### Task description
Going line by line through the records below, write out everything starting with the line containing "(1.80 s to 2.70 s)" and going on through the line containing "[0:02.00-0:02.50]", exactly and inclusively. Pictures do not go in.

### Data provided
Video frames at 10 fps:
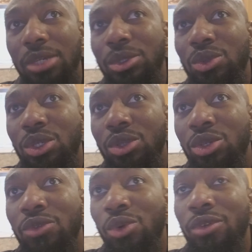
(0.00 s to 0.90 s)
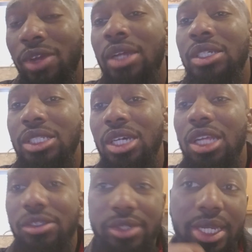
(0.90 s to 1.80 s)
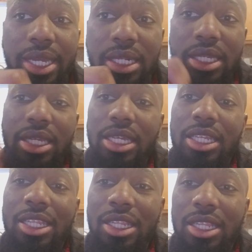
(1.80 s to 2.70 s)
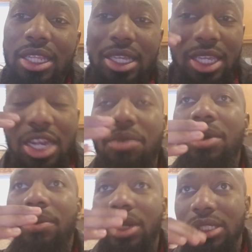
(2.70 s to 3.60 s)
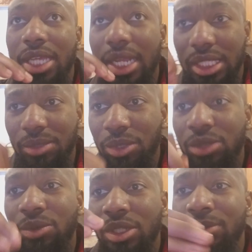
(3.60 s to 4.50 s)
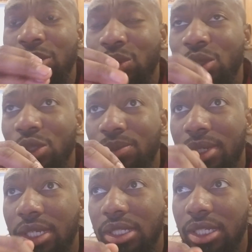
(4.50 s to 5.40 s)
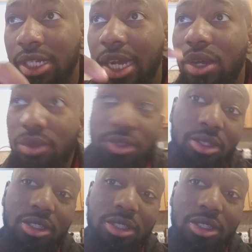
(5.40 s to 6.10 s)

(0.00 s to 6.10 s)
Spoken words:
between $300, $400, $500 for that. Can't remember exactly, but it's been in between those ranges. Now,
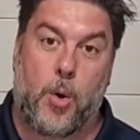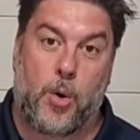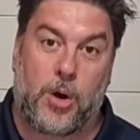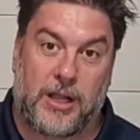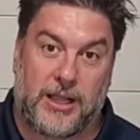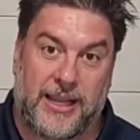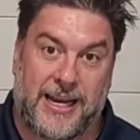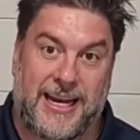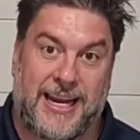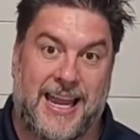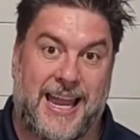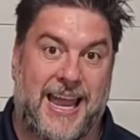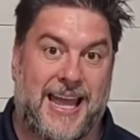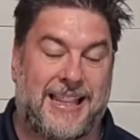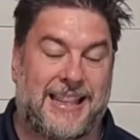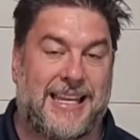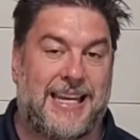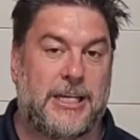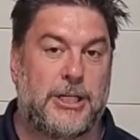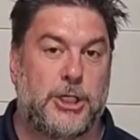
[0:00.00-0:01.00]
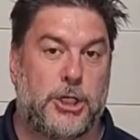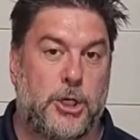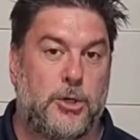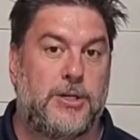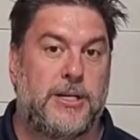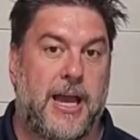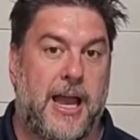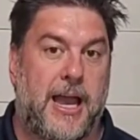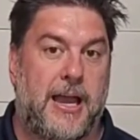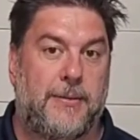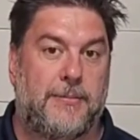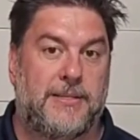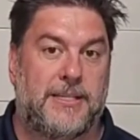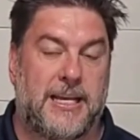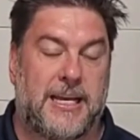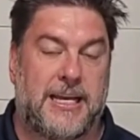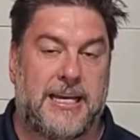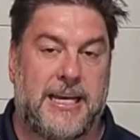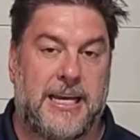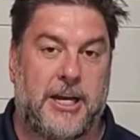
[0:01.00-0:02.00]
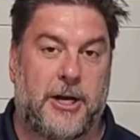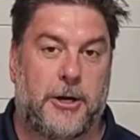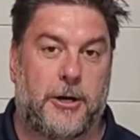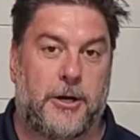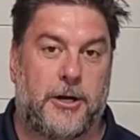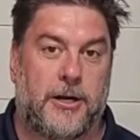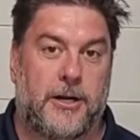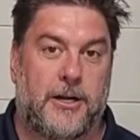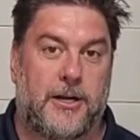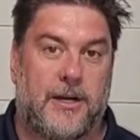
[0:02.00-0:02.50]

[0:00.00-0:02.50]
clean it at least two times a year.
* * *
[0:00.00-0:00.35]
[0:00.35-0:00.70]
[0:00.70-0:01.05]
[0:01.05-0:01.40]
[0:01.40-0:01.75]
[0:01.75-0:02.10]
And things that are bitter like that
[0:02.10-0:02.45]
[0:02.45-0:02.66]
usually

### Expected answer
(1.80 s to 2.70 s)
(2.70 s to 3.60 s)
(3.60 s to 4.50 s)
(4.50 s to 5.40 s)
(5.40 s to 6.10 s)

(0.00 s to 6.10 s)
Spoken words:
between $300, $400, $500 for that. Can't remember exactly, but it's been in between those ranges. Now,
[0:00.00-0:01.00]
[0:01.00-0:02.00]
[0:02.00-0:02.50]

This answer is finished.